L’autre indication, pratiquée mais non encore validée, est sa réalisation avant une première série de biopsies en cas de suspicion clinique forte de cancer, afin de sensibiliser les prélèvements ulté- rieurs. « S’il n’est pas encore question de substituer, dans le cadre d’un dépistage, cette imagerie de haute performance aux biopsies prostatiques en cas de taux de PSA et/ou de toucher rectal anormaux, cette possibilité n’est pas exclue à moyen terme », envisage le Pr Luc Cormier, chef de service de chirurgie urologique-andrologie au CHU de Dijon.

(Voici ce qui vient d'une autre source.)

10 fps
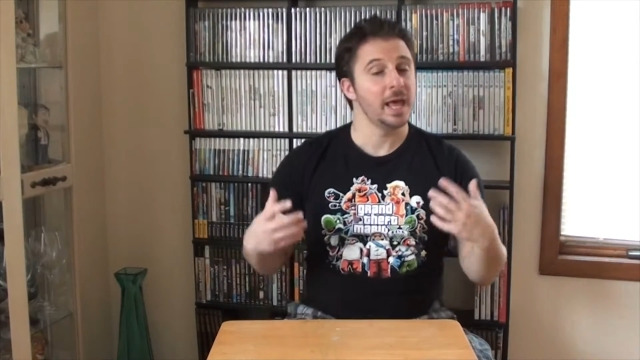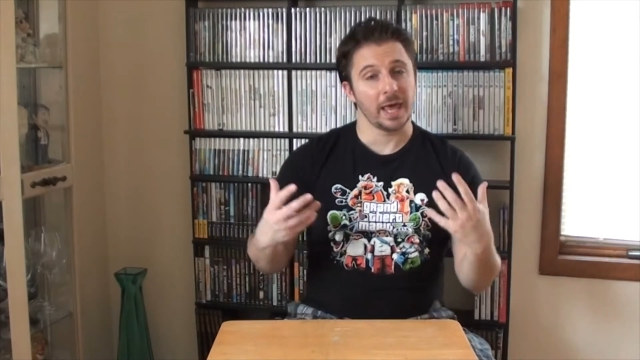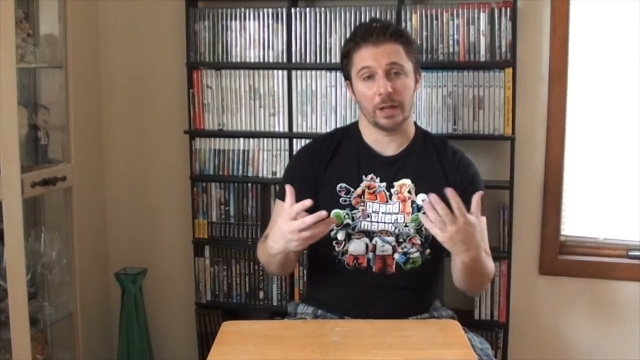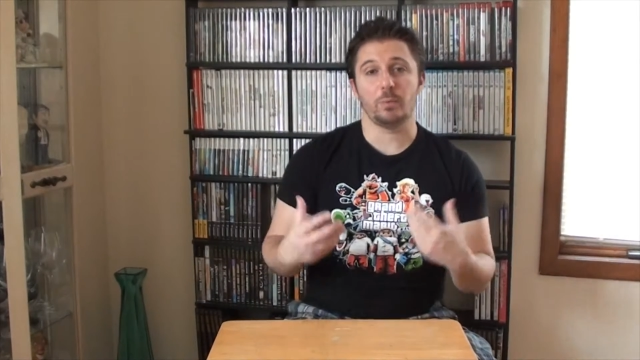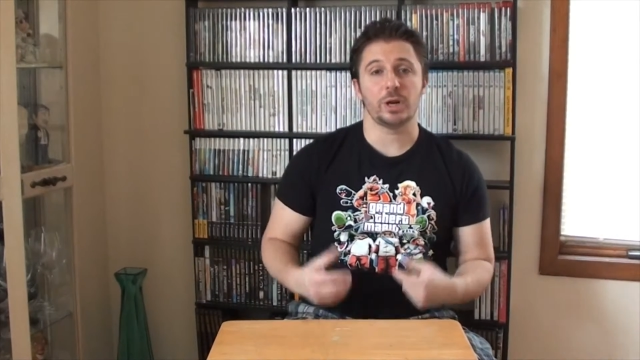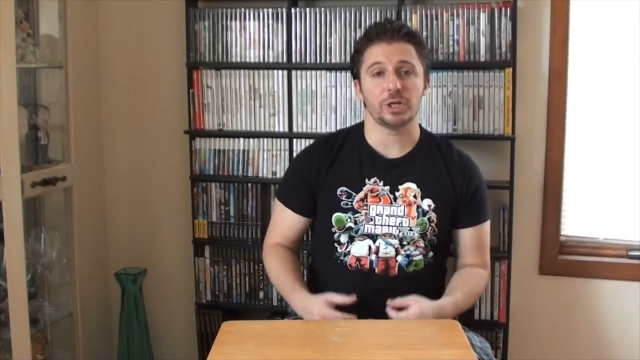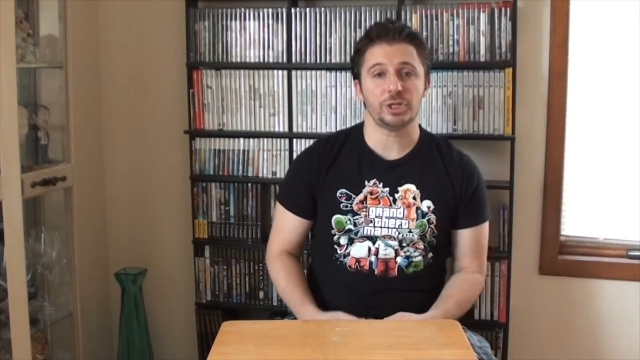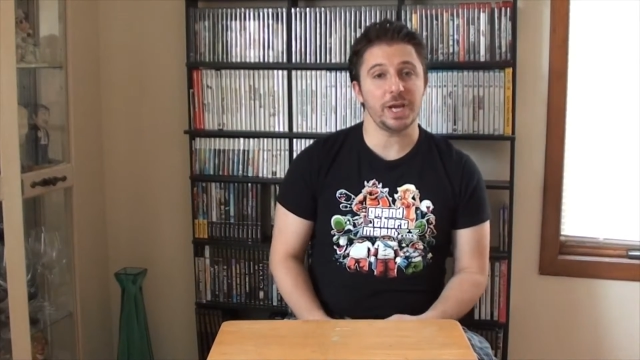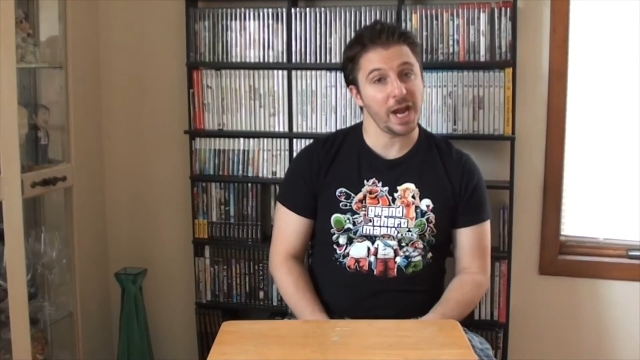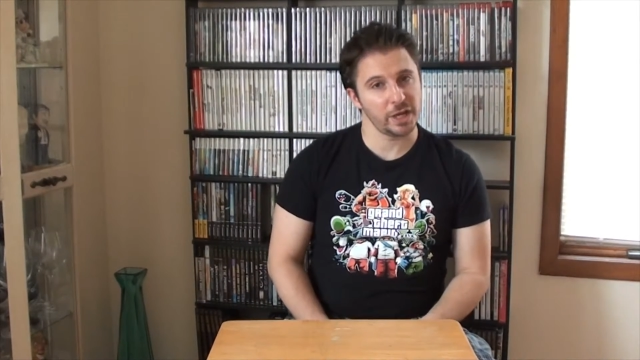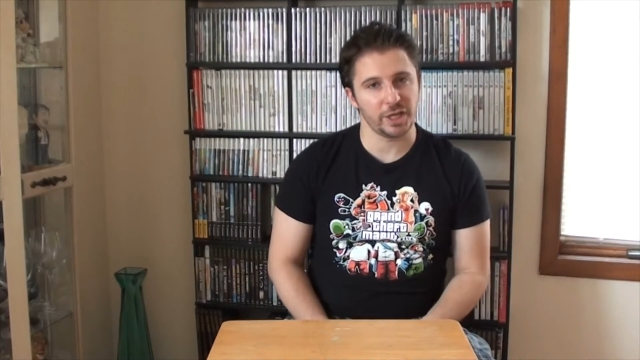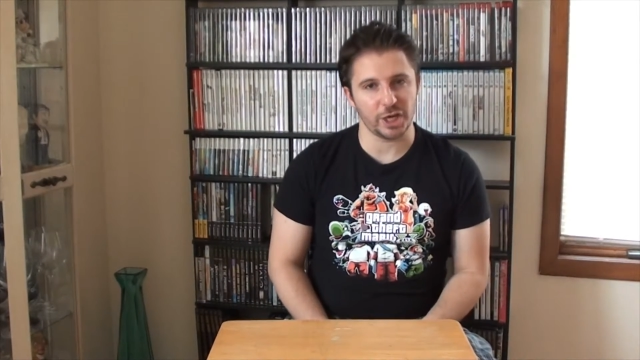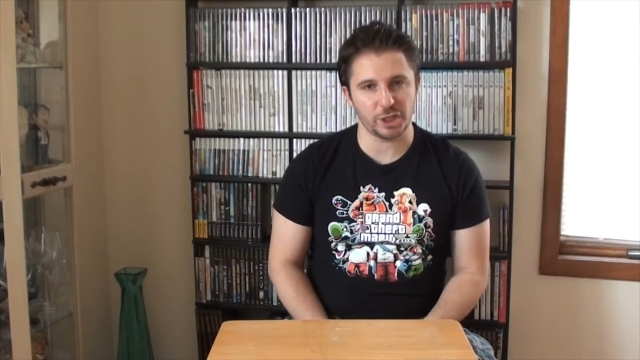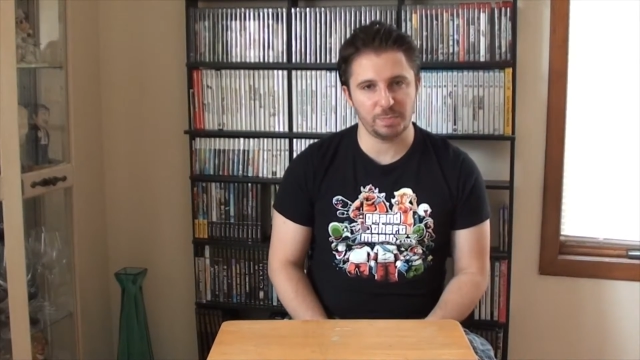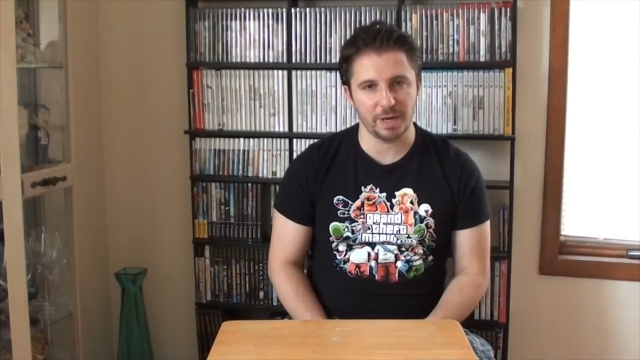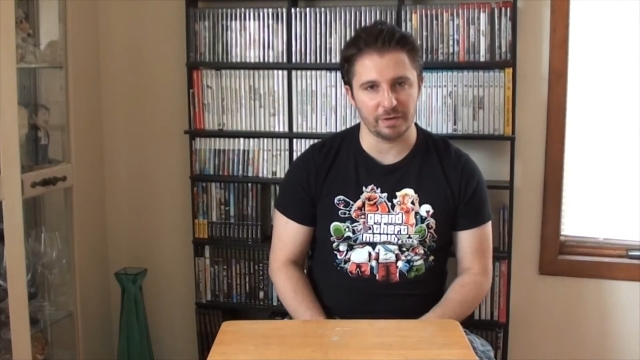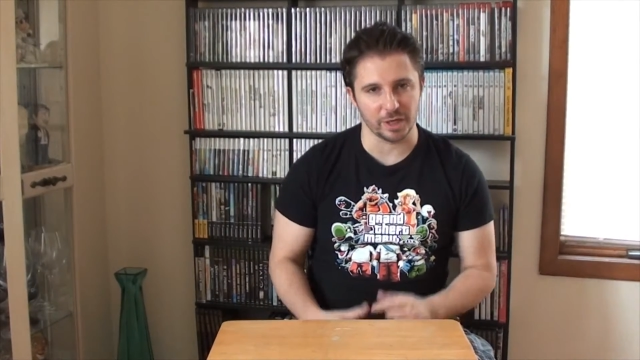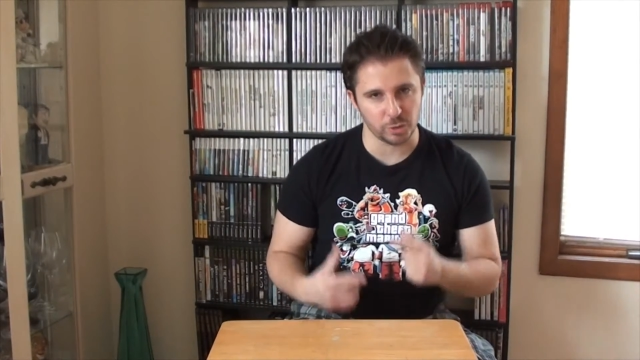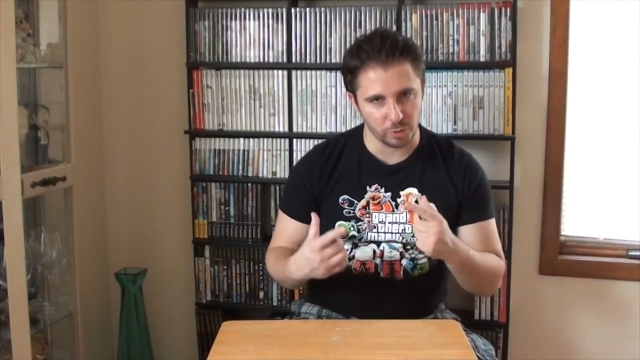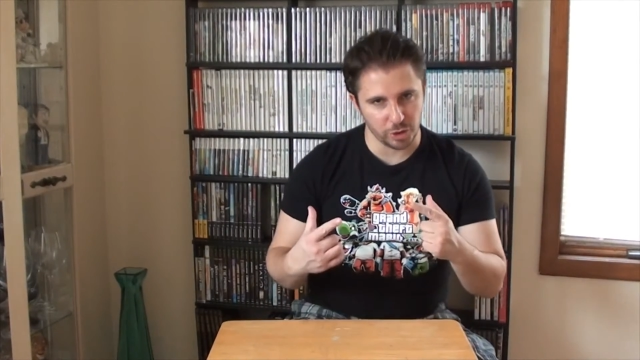and I want to share the
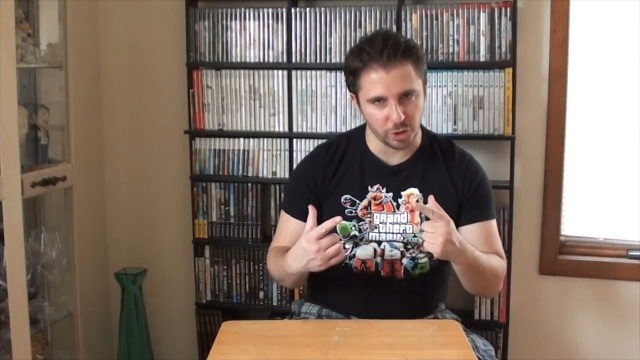experience with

C’est la capacité intéressante de l’IRM-mp à détecter les tumeurs agressives (à partir d’un score anatomopathologique d’agressivité tumorale de Gleason 7), tout en laissant de côté les formes indolentes ou peu agressives, qui pourrait promouvoir cette imagerie au sein du processus de dépistage. C’est pourquoi de nombreuses équipes se focalisent sur la corrélation entre le score de Gleason et le score obtenu par l’IRM-mp (score de Pirads qui définit l’agressivité tumorale), et des résultats concluants ont été présentés à l’Afu 2016. Enfin, un essai multicentrique français a souligné l’intérêt de l’index PHI (combinaison du PSA total, PSA libre et pro-PSA). Couplé à l’IRM-mp, cela augmenterait encore plus le taux de détection des formes agressives et éviterait 50 % de biopsies ultérieures inutiles.